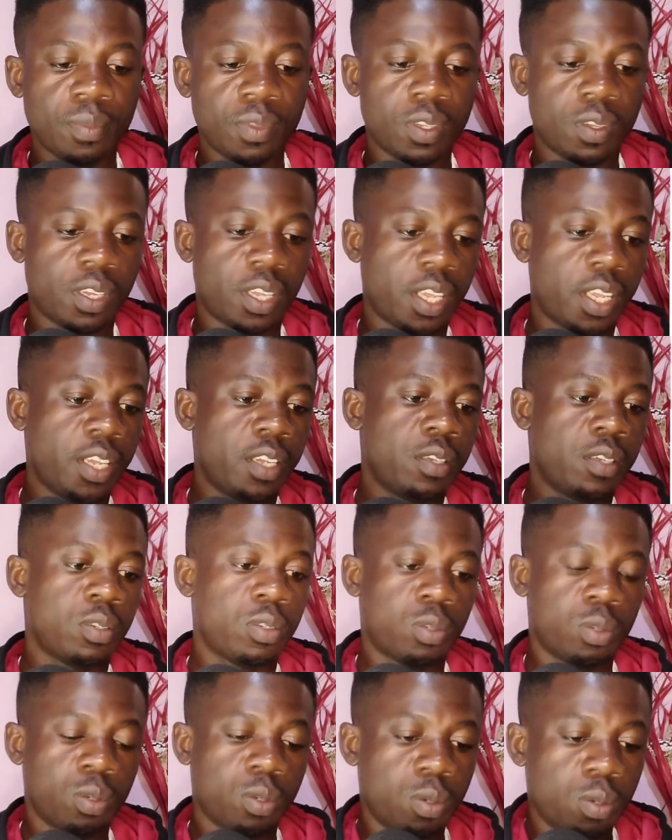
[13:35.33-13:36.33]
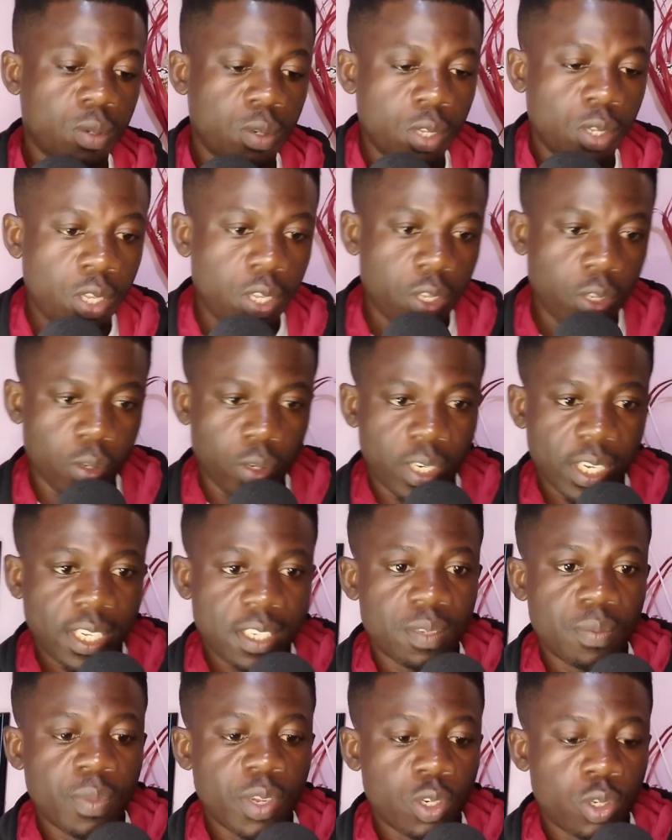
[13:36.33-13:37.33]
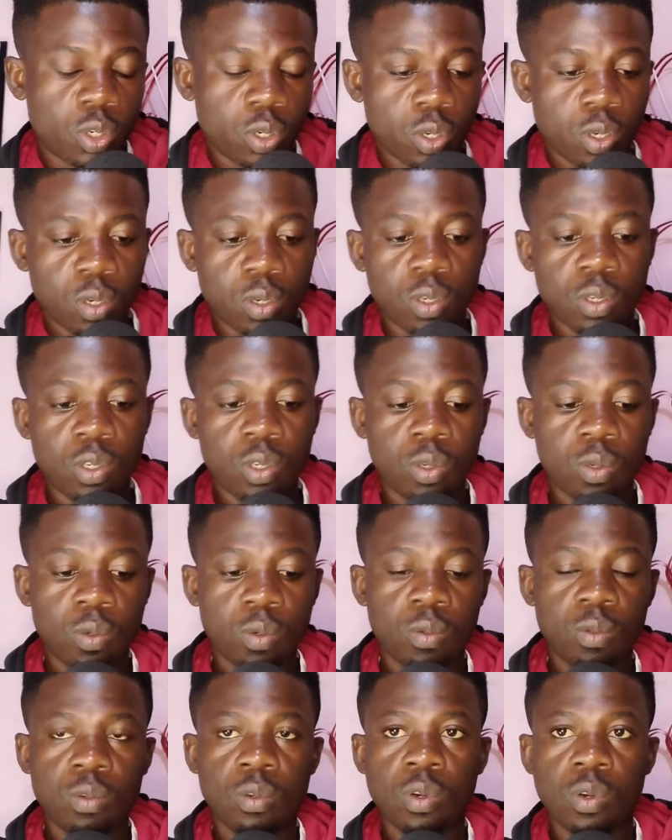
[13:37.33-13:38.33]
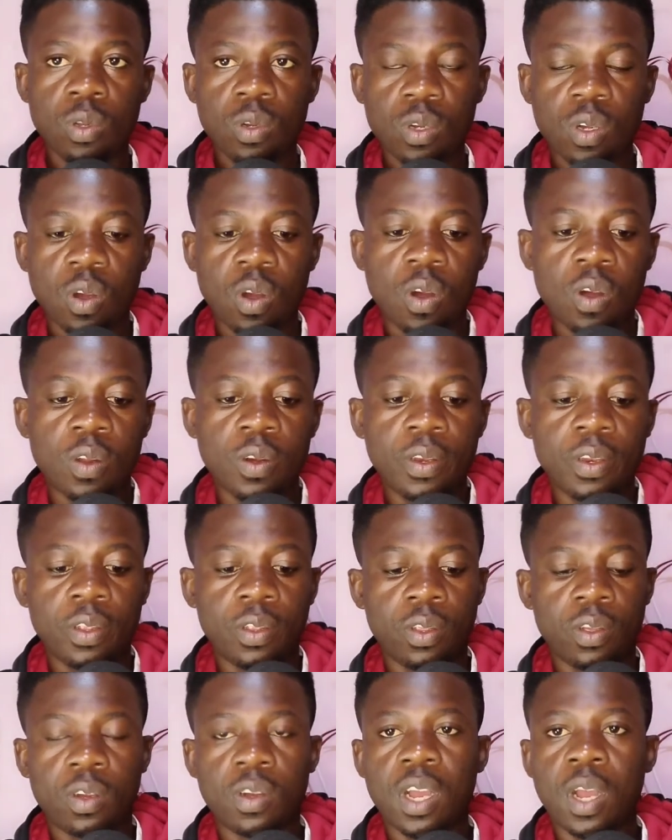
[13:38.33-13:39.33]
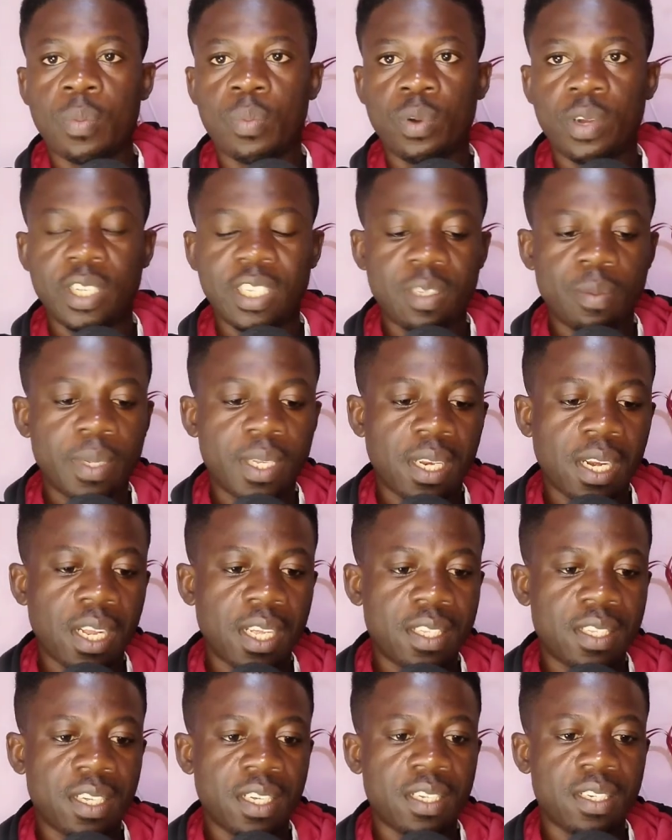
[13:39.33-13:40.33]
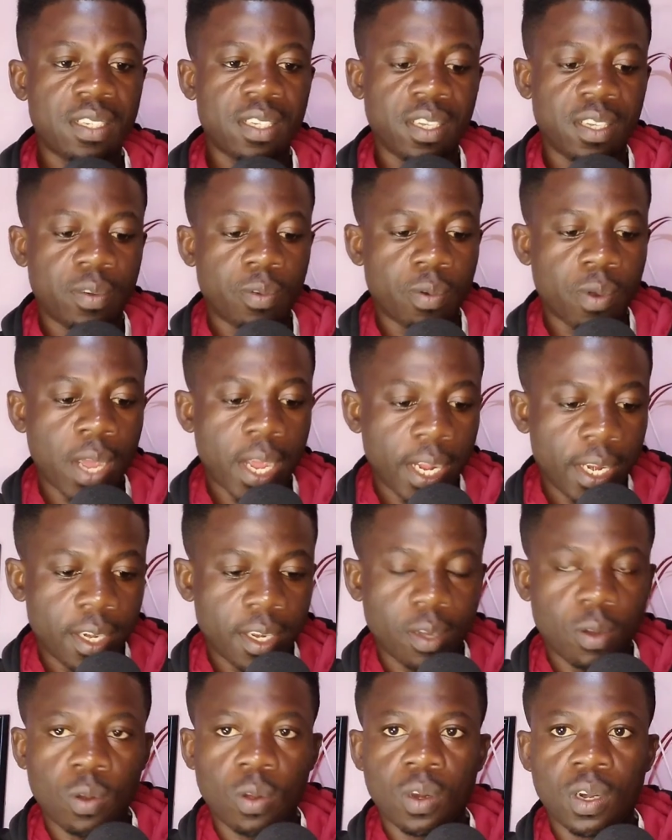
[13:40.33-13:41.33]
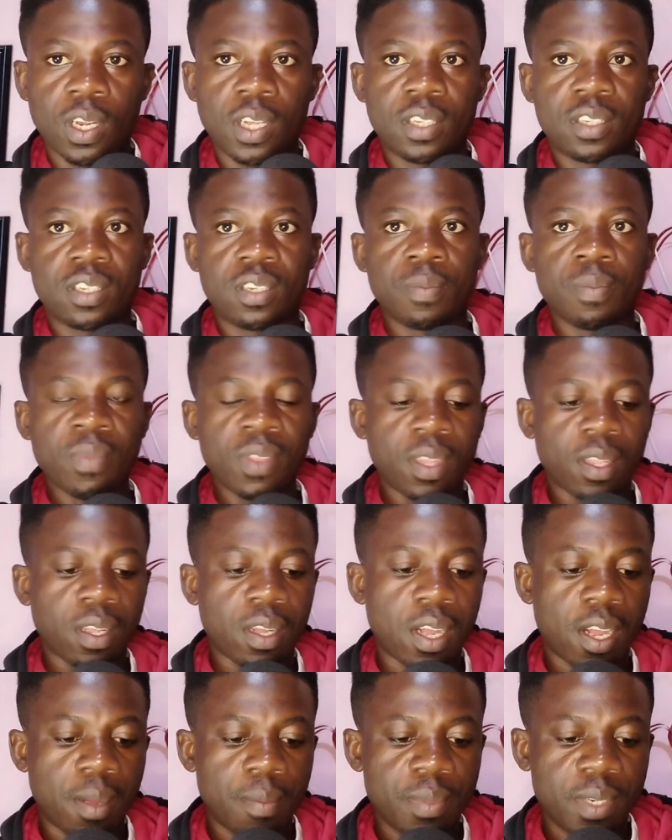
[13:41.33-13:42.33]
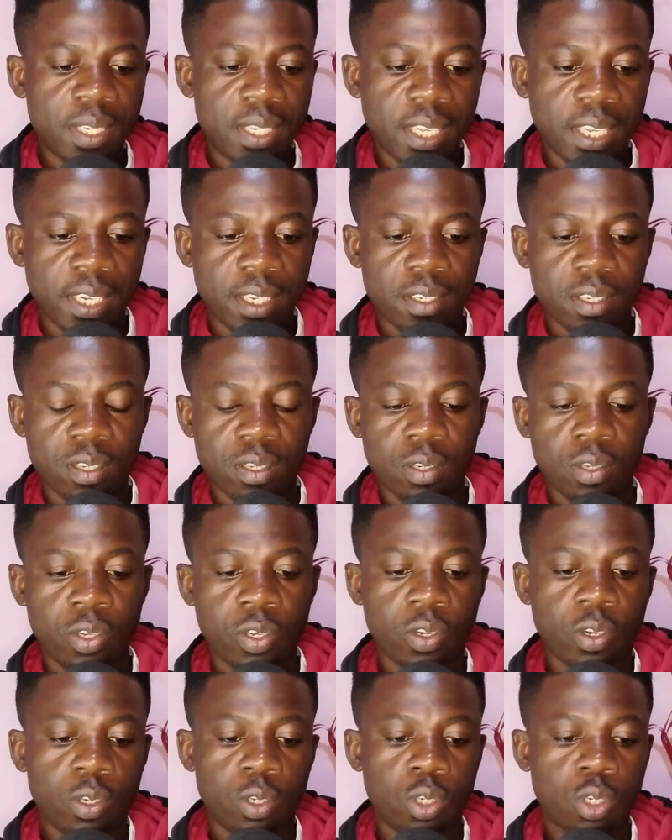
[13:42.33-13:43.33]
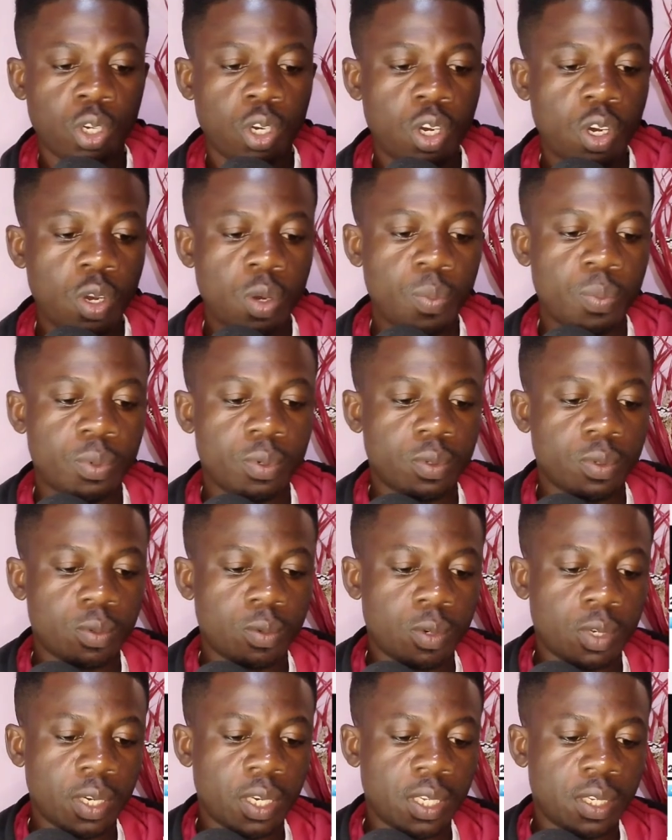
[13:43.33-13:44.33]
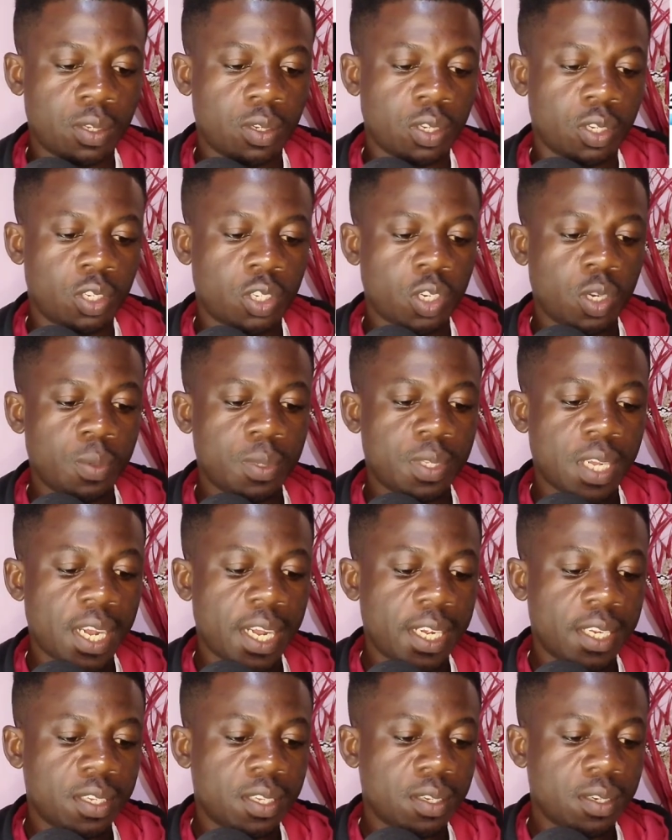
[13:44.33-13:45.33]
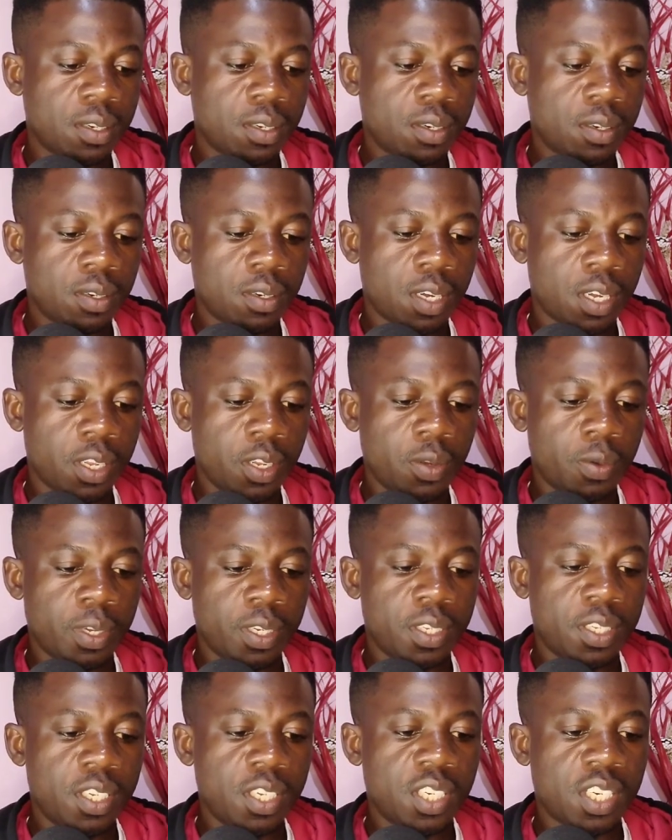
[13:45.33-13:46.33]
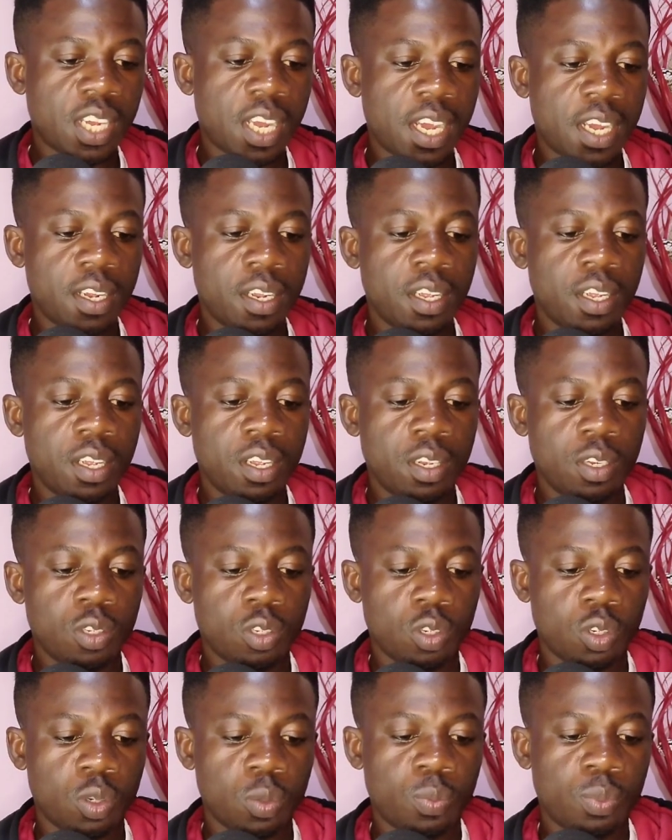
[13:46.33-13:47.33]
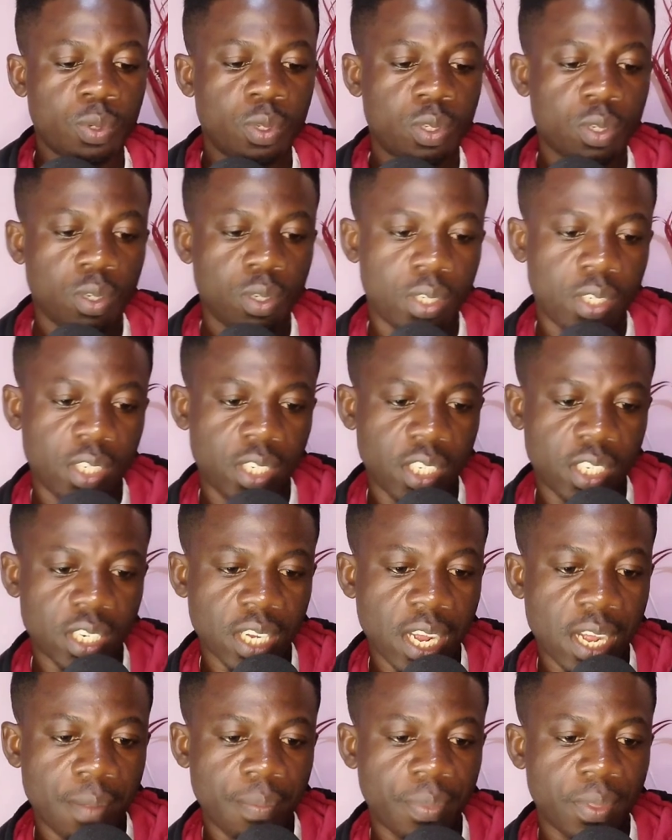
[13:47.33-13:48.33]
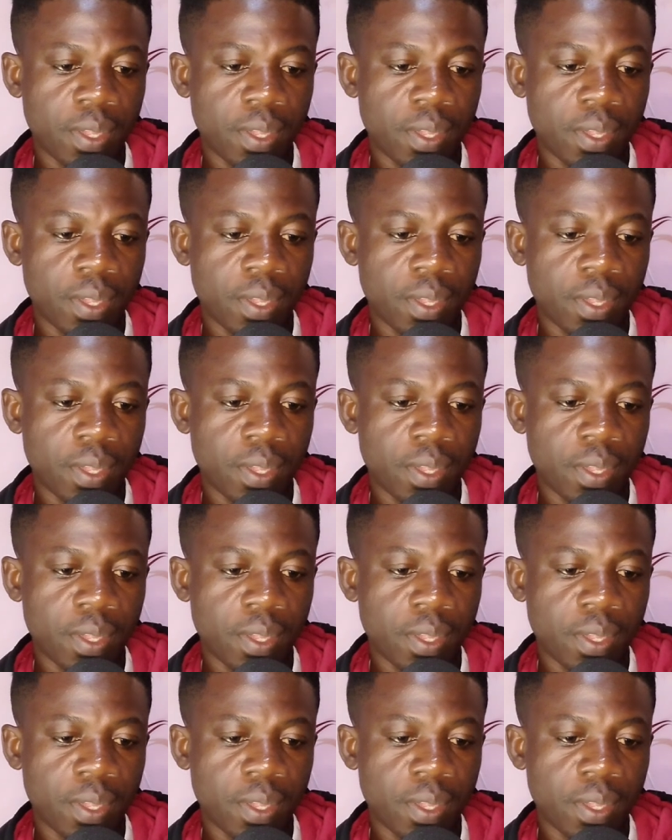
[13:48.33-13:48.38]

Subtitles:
Okay, so you just make sure you look on your appointment letters and write the college date. Your job, what is your job title? Are you a teacher? So you put on teacher.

◆ Exercise details ◆
From the line containing "[13:42.33-13:43.33]" through the last line of the records, both included, output those lines exactly and nothing else; skip the pictures.

◆ Answer ◆
[13:42.33-13:43.33]
[13:43.33-13:44.33]
[13:44.33-13:45.33]
[13:45.33-13:46.33]
[13:46.33-13:47.33]
[13:47.33-13:48.33]
[13:48.33-13:48.38]

Subtitles:
Okay, so you just make sure you look on your appointment letters and write the college date. Your job, what is your job title? Are you a teacher? So you put on teacher.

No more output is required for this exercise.